It’s an odd thing when a game fails to recognise the very essence of what makes its genre great. Twin-stick shooters are all about the pick up and play. Generally small in size and not graphically intensive, you can boot one up in an instant and burn an hour or maybe more, mindlessly blowing everything that moves into oblivion. It’s instant gratification, and can provide a welcome escape from other more thought intensive pastimes. SmashTV nailed it way back when and so did Geometry Wars, and Waves more recently. What Brain Slap Studios incarnation Hexodius has done, is to deny this simple pleasure by saddling the experience with unnecessary things like a plot and pointless dungeon crawler elements.
The superfluous storyline revolves around a computer AI gone berserk and it’s up to you, assisted by your robot sidekick, to save the day. There could be more there, but I honestly struggled to pay attention. Every time that little tin can piped up with some kind of narrative-progressing dribble, I found myself struggling not to hammer ‘A’ to make him shut up. The game should have listed the command as “Press ‘A’ to not care”. I came here to shoot stuff not listen to you blab about a “corrupt AI” and the like. No one needs motivation in a game like this. The world map, working in conjunction with RoboBlabber, also does a fine job of slowing the pace down further. The game is split across 6 themed worlds, hexagonally tiled, each with a multitude of levels, and forces you to pilot your little avatar between battles.
In this staging area, you can trigger checkpoints or purchase upgrades at the shop. And that’s about it. It’s completely redundant and could all be taken care of by a well designed end-of-level screen. It seems to be a function of a plot that serves no function itself. The most confusing thing is that there doesn’t seem to be any overall theme to the game. As mentioned, a wayward AI is wreaking havoc but I couldn’t grasp where this was taking place. Is it in the computer itself? Out in space? Some worlds are mechanically-themed to suggest the interior of some computer, but the next minute you find yourself in a garden-themed world. It all seems very disjointed.
Looking past these annoyances to the core gameplay is also disappointing. There’s nothing here that you haven’t seen before and seen done better. Levels come in the form of 3 variants: survive, destroy and defend. Survival battles are exactly as they sound, requiring you to endure waves of enemies. Destroy levels are similar to survival ones, with the added requirement of taking out generators, usually guarded by turrets. Defend forces you to guard your robotic aide from the onslaught as he hacks terminals. There is one other bonus mode that sees you take control to the irritating robot and navigate an obstacle course to retrieve barrels, after which you are rewarded with coin for your troubles. These could not be less enjoyable and can thankfully be avoided.

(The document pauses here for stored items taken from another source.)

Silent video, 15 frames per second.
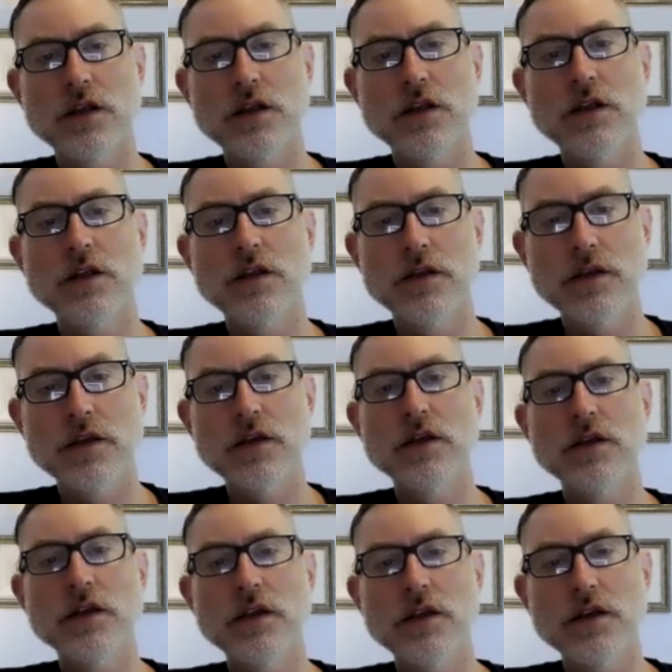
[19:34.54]

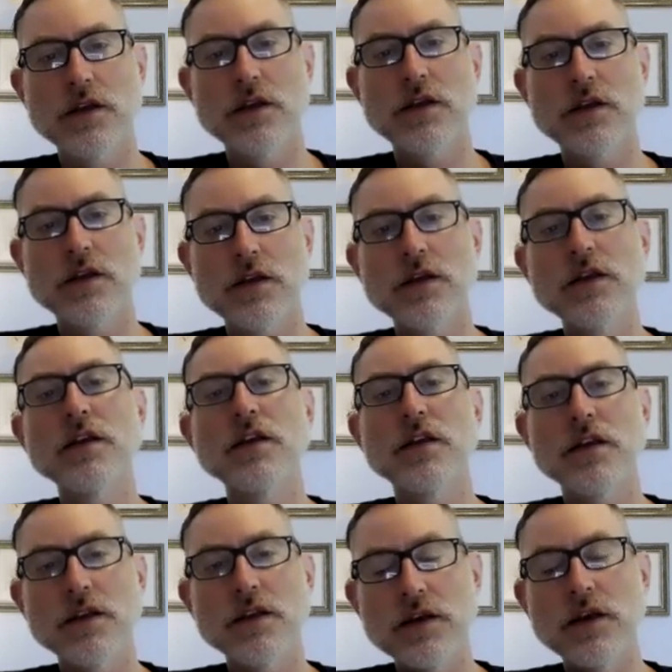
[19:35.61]

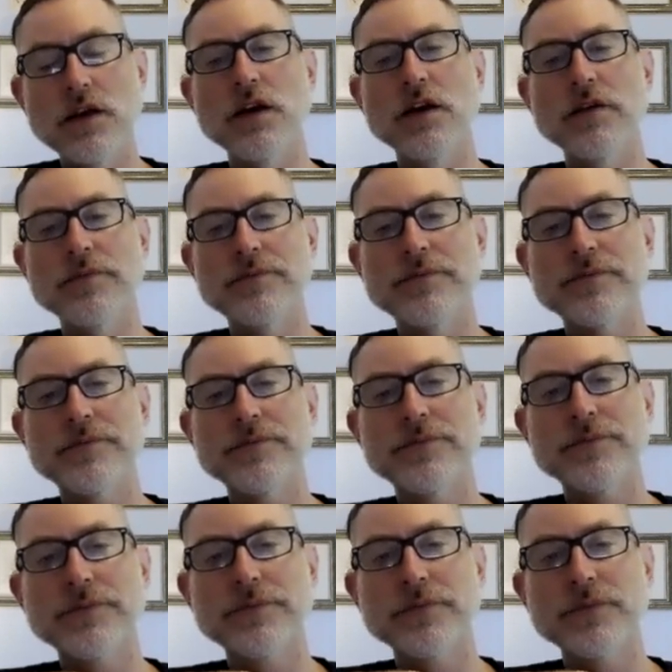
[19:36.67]

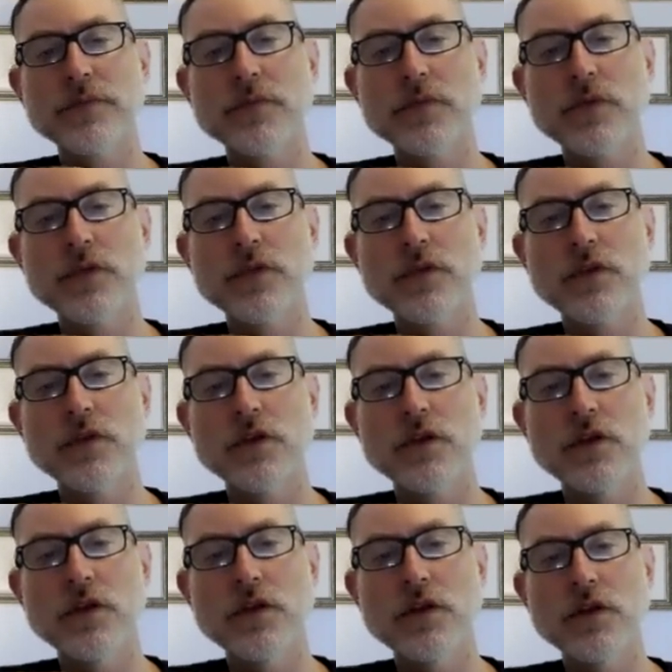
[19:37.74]

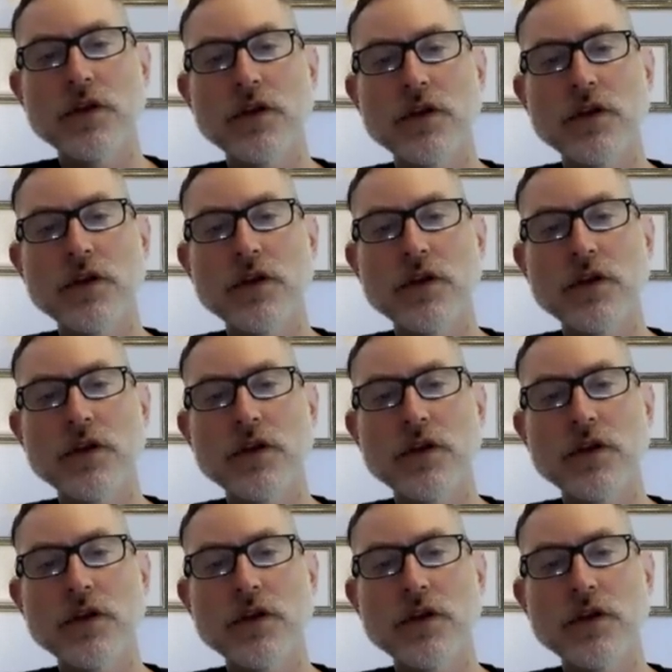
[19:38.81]
The person shown says nothing.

Hexodius’ enemies come in a variety of forms, each with their own tactics and varying durability. None are worth mentioning, except perhaps the flying butterfly class who I hope have a special place in hell reserved for them and their infuriating dodging skills. The waves spawn too slowly to inspire any excitement or urgency, and you never feel particularly overwhelmed. Each world ends with a boss battle that is completely different from the level itself, which is a welcome change. It’s a wonder why Brain Slap didn’t opt to spread these game modes out over the rest of the maps to break the monotony that quickly sets in.

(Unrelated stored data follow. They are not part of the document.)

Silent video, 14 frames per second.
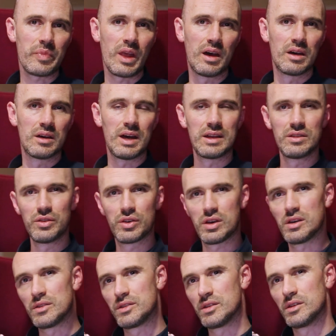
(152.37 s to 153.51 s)
and look
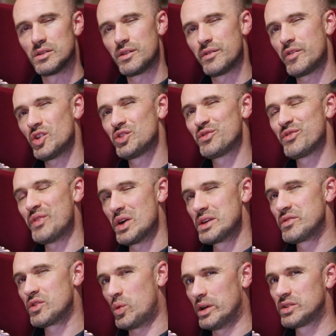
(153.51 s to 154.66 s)
at the first
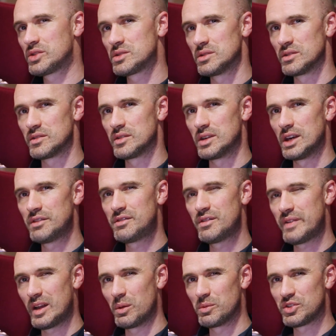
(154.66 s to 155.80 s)
5 questions that I've
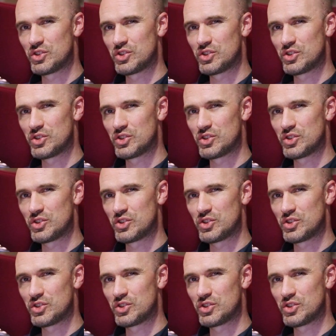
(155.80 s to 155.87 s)
developed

Ship and weapon upgrades are purchased from the in-game store and although they are numerous, you may find yourself sticking to the same load-out thoughout as the later unlocks are not much of an improvement. Aside from the obvious speed/fire-rate increases there are a few more interesting armaments such as a deployable turret, mines and an EMP pulse. Nice, but nothing groundbreaking. With the faults of the story mode, the game could have redeemed itself with the Arcade mode. But no, it cripples that by forcing players to unlock maps and weapons via the story mode. And even with these unlocked, that too quickly becomes boring.
The aesthetic presentation isn’t up to much either. Shunning the current indie favoured retro style is at least admirable, but Brain Slap didn’t replace it with anything inspiring. World themes range from garden to snow to volcanic, with some environment specific enemies in each. The soundtrack is in the style of 8-bit chiptune which becomes grating very, very fast. For an example of how to do a chiptune score correctly, look no further than Super Hexagon.
VERDICT: On paper, Hexodius may have seemed solid enough, but in practice it fails on even the simplest of tasks. The addition of the utterly pointless narrative and the run-of-the-mill gameplay just make this game unnecessary. Sure it kills some time and is, on occasion, enjoyable, but if it had dropped the dead weight it could have achieved much more. There are far better twin-stick blasters out that do everything Hexodius does only much, much better.
POOR. Games tagged 4/10 will be playable, perhaps even enjoyable, but will be let down by a slew of negative elements that undermine their quality and value. Best avoided by any but hardcore genre fans.